The reply should be the records repeated exactly, without any images.

SOURCE DATA:
BEGIN
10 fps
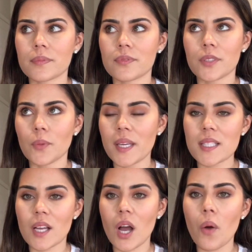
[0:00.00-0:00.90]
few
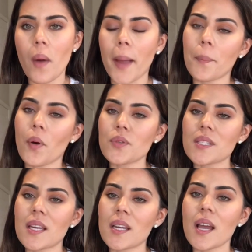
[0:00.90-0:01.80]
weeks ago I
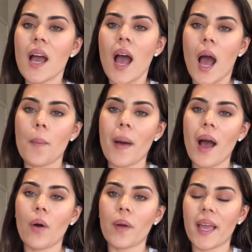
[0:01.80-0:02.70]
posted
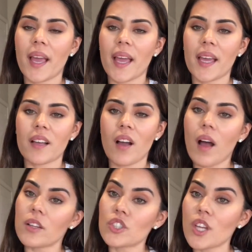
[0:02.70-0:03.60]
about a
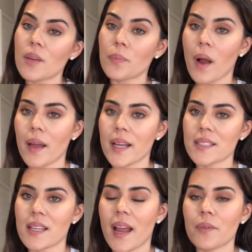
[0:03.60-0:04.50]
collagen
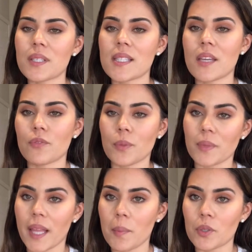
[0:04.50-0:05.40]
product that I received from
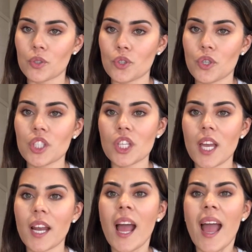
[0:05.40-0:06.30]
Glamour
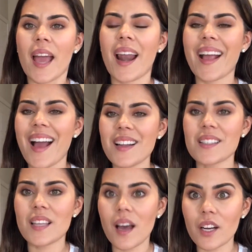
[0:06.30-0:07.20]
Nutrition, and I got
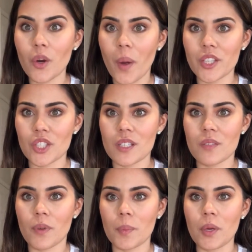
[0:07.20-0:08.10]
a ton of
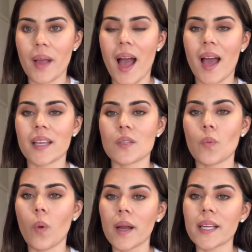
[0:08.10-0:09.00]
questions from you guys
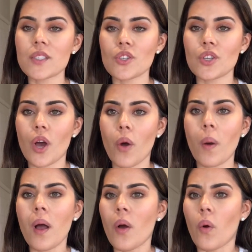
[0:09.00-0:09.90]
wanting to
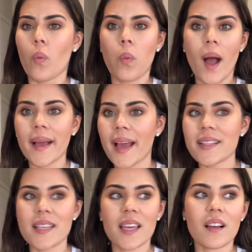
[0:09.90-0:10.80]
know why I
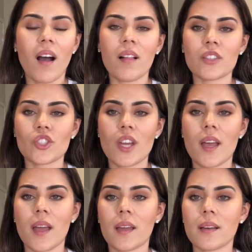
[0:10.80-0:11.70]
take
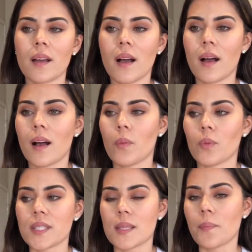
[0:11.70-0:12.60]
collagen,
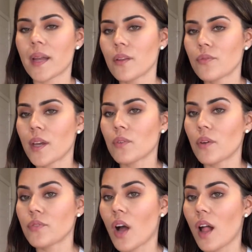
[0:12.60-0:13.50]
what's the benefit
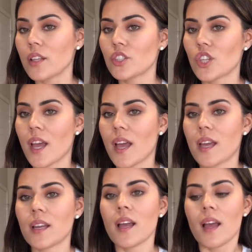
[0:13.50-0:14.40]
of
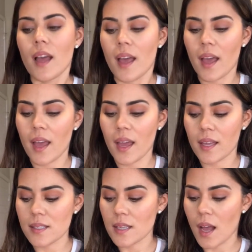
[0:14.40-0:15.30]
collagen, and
END
WRITTEN RESPONSE:
10 fps
[0:00.00-0:00.90]
few
[0:00.90-0:01.80]
weeks ago I
[0:01.80-0:02.70]
posted
[0:02.70-0:03.60]
about a
[0:03.60-0:04.50]
collagen
[0:04.50-0:05.40]
product that I received from
[0:05.40-0:06.30]
Glamour
[0:06.30-0:07.20]
Nutrition, and I got
[0:07.20-0:08.10]
a ton of
[0:08.10-0:09.00]
questions from you guys
[0:09.00-0:09.90]
wanting to
[0:09.90-0:10.80]
know why I
[0:10.80-0:11.70]
take
[0:11.70-0:12.60]
collagen,
[0:12.60-0:13.50]
what's the benefit
[0:13.50-0:14.40]
of
[0:14.40-0:15.30]
collagen, and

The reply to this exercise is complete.